[Your objective]: Would you filter the listing below so that only lines with the word "Verbatim" remain?

[Data to process]:
+ + + + +

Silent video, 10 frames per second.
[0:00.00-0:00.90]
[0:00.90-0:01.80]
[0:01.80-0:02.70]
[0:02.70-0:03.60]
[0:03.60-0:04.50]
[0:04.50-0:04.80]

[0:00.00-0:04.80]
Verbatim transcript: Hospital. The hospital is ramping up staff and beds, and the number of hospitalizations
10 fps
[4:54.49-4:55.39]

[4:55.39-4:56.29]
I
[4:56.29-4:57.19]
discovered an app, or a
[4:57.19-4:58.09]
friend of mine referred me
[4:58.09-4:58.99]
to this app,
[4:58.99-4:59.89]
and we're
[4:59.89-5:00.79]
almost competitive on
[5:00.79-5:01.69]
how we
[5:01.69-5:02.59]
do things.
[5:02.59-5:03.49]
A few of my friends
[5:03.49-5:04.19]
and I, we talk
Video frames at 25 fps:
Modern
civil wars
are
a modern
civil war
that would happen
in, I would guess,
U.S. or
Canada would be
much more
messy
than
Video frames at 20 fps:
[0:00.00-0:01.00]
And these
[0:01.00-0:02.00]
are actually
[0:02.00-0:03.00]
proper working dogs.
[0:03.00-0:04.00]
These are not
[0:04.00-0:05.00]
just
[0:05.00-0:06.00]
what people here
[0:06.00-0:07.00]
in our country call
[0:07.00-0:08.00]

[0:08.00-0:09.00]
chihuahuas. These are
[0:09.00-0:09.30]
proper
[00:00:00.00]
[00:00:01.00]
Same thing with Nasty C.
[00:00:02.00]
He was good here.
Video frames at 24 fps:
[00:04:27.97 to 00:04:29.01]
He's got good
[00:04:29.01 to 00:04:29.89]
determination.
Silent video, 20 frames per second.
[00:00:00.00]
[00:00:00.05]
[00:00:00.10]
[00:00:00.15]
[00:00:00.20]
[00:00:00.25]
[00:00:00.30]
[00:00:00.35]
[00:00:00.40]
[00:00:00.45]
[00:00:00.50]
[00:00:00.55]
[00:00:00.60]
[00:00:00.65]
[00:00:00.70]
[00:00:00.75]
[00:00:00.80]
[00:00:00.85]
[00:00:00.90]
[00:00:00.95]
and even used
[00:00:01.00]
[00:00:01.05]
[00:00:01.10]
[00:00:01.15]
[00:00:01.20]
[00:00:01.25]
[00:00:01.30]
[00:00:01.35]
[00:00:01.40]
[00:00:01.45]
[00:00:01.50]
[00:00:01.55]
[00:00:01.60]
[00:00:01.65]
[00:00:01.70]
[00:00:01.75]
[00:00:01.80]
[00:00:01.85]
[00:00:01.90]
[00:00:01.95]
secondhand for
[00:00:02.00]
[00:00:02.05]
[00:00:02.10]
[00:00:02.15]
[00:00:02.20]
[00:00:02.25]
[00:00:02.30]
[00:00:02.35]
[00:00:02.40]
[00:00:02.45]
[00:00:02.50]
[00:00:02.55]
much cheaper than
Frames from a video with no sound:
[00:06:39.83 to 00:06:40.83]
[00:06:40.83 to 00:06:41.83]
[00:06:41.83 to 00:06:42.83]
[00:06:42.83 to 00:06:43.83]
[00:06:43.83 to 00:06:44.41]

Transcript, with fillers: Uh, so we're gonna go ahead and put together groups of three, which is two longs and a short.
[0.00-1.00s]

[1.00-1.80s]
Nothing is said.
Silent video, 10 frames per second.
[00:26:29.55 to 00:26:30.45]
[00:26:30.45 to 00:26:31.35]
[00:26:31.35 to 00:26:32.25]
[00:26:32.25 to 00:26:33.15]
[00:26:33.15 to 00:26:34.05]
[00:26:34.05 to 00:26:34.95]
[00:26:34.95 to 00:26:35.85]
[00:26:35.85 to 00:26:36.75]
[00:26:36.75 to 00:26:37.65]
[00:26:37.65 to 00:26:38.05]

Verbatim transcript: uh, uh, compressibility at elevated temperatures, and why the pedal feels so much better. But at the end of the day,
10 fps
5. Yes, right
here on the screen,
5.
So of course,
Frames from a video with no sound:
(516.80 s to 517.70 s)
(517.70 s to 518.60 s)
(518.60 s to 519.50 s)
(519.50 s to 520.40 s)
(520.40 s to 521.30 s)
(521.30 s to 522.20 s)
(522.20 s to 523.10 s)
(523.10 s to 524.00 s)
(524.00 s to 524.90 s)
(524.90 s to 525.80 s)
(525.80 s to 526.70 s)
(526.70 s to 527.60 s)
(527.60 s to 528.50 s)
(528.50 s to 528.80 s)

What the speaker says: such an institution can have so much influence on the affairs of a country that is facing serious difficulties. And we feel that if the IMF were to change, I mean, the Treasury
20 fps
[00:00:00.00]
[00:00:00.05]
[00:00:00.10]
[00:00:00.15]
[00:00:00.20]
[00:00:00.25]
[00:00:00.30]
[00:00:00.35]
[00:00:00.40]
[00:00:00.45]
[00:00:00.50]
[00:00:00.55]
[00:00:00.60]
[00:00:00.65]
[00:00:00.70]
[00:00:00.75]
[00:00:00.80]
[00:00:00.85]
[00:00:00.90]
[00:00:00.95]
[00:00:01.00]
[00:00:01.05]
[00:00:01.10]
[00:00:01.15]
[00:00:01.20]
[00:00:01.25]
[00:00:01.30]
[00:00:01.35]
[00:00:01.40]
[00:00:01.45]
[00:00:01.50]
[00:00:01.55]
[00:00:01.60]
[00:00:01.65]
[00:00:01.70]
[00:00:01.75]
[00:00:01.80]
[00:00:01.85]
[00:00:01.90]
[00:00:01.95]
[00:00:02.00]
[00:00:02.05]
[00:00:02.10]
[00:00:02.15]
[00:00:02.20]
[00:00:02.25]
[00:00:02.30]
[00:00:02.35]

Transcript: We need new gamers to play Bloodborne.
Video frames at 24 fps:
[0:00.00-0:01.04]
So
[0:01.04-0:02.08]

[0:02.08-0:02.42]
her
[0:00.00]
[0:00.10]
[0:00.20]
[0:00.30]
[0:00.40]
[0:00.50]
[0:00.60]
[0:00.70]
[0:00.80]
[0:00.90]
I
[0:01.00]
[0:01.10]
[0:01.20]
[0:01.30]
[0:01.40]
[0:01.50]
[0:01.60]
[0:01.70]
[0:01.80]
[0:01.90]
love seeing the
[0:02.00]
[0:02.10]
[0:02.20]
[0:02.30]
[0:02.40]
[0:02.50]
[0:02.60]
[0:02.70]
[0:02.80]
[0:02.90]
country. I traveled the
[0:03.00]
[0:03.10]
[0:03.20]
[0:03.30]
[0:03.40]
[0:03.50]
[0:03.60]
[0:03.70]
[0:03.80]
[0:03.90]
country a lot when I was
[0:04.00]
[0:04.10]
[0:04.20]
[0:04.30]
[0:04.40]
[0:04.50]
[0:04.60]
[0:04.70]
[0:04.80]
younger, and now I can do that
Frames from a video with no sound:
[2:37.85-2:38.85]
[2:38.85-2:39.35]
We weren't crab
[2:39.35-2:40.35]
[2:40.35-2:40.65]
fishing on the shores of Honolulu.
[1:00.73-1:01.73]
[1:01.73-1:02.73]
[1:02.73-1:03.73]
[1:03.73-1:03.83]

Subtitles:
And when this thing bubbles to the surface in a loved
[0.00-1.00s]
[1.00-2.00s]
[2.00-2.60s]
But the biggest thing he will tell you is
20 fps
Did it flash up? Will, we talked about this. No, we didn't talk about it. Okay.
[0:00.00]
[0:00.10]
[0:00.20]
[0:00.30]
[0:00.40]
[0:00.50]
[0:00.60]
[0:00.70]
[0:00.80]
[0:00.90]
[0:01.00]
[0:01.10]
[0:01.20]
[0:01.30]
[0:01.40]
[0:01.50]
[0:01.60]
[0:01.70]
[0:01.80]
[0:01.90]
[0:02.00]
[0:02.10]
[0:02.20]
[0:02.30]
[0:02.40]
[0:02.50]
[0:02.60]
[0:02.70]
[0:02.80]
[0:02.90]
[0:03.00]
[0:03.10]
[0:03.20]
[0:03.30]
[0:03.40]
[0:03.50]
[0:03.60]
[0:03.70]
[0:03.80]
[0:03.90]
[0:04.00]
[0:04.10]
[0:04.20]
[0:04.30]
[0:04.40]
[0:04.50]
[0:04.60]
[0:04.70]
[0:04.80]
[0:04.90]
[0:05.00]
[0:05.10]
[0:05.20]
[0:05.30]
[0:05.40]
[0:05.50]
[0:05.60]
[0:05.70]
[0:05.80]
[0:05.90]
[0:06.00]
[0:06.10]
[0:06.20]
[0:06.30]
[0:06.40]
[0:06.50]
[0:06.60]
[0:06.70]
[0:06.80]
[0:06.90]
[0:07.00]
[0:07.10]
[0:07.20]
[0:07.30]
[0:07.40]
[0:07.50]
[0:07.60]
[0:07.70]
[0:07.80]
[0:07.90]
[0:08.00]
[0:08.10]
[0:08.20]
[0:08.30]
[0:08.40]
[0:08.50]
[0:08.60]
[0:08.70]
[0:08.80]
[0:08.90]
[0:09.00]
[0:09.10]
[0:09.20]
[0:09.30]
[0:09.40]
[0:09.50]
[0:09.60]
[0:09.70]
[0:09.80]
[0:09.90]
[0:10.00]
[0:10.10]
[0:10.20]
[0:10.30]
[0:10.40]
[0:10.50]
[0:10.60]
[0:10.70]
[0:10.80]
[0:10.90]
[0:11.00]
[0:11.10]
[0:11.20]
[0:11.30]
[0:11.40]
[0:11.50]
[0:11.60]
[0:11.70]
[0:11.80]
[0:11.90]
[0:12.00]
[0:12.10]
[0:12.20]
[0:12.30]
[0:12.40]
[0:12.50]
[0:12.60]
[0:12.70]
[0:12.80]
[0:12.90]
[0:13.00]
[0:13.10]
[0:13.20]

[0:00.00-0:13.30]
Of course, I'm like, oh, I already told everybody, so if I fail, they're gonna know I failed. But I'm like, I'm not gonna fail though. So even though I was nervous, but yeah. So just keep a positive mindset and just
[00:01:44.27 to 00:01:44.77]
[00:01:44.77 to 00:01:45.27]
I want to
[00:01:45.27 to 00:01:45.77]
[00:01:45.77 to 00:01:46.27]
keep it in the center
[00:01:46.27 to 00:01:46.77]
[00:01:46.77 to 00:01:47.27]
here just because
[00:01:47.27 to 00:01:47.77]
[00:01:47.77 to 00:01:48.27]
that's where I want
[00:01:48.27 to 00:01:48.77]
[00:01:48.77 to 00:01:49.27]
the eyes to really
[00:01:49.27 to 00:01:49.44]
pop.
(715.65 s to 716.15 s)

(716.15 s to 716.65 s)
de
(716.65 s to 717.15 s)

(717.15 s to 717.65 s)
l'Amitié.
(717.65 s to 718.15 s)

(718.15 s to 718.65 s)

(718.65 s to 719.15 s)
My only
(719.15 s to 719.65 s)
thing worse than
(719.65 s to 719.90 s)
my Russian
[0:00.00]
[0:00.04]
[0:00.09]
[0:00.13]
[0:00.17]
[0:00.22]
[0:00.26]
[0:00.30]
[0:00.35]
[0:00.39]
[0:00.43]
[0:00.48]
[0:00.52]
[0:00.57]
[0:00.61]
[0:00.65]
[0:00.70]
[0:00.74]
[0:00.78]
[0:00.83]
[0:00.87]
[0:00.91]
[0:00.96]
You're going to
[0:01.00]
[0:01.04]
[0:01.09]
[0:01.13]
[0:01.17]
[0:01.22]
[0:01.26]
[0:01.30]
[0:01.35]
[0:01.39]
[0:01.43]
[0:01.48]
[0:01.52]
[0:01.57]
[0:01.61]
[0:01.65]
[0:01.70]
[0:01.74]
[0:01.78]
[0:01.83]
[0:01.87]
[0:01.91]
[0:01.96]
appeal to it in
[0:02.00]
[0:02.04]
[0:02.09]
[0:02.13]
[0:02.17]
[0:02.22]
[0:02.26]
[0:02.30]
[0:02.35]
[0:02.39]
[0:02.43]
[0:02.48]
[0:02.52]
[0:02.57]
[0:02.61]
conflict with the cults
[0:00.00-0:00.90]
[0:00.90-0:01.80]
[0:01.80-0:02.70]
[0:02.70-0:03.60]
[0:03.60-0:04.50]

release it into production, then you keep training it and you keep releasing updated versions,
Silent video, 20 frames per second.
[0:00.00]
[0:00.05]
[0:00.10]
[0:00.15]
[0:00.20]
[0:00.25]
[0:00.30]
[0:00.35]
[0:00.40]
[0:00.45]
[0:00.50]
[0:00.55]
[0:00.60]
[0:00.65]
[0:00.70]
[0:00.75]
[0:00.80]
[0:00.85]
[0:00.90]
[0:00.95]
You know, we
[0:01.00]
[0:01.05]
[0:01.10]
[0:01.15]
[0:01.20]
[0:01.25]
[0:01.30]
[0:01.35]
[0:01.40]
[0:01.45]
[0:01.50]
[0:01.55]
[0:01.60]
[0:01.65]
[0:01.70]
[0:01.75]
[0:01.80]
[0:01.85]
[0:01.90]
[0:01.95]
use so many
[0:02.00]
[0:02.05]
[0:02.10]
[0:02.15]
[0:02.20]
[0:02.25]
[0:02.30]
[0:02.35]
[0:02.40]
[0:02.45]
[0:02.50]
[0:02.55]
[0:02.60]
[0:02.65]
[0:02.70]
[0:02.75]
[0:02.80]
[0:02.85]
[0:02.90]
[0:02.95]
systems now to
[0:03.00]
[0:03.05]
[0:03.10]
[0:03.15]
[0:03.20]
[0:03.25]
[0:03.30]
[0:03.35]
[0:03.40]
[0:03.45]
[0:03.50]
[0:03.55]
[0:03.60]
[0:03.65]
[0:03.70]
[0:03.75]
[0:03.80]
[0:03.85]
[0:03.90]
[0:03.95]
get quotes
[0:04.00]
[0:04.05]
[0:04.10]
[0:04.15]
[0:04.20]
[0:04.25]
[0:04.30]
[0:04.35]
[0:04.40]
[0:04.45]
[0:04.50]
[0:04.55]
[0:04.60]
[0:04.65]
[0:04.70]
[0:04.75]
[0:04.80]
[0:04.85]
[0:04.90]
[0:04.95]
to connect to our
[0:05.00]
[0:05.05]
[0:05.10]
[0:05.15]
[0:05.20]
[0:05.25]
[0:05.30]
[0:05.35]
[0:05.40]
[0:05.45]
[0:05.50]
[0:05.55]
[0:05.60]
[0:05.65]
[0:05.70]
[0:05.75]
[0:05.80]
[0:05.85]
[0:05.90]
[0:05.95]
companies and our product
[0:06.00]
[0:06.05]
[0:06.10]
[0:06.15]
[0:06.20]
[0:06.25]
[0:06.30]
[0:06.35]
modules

+ + + + +

[Written answer]:
Verbatim transcript: Hospital. The hospital is ramping up staff and beds, and the number of hospitalizations
Verbatim transcript: uh, uh, compressibility at elevated temperatures, and why the pedal feels so much better. But at the end of the day,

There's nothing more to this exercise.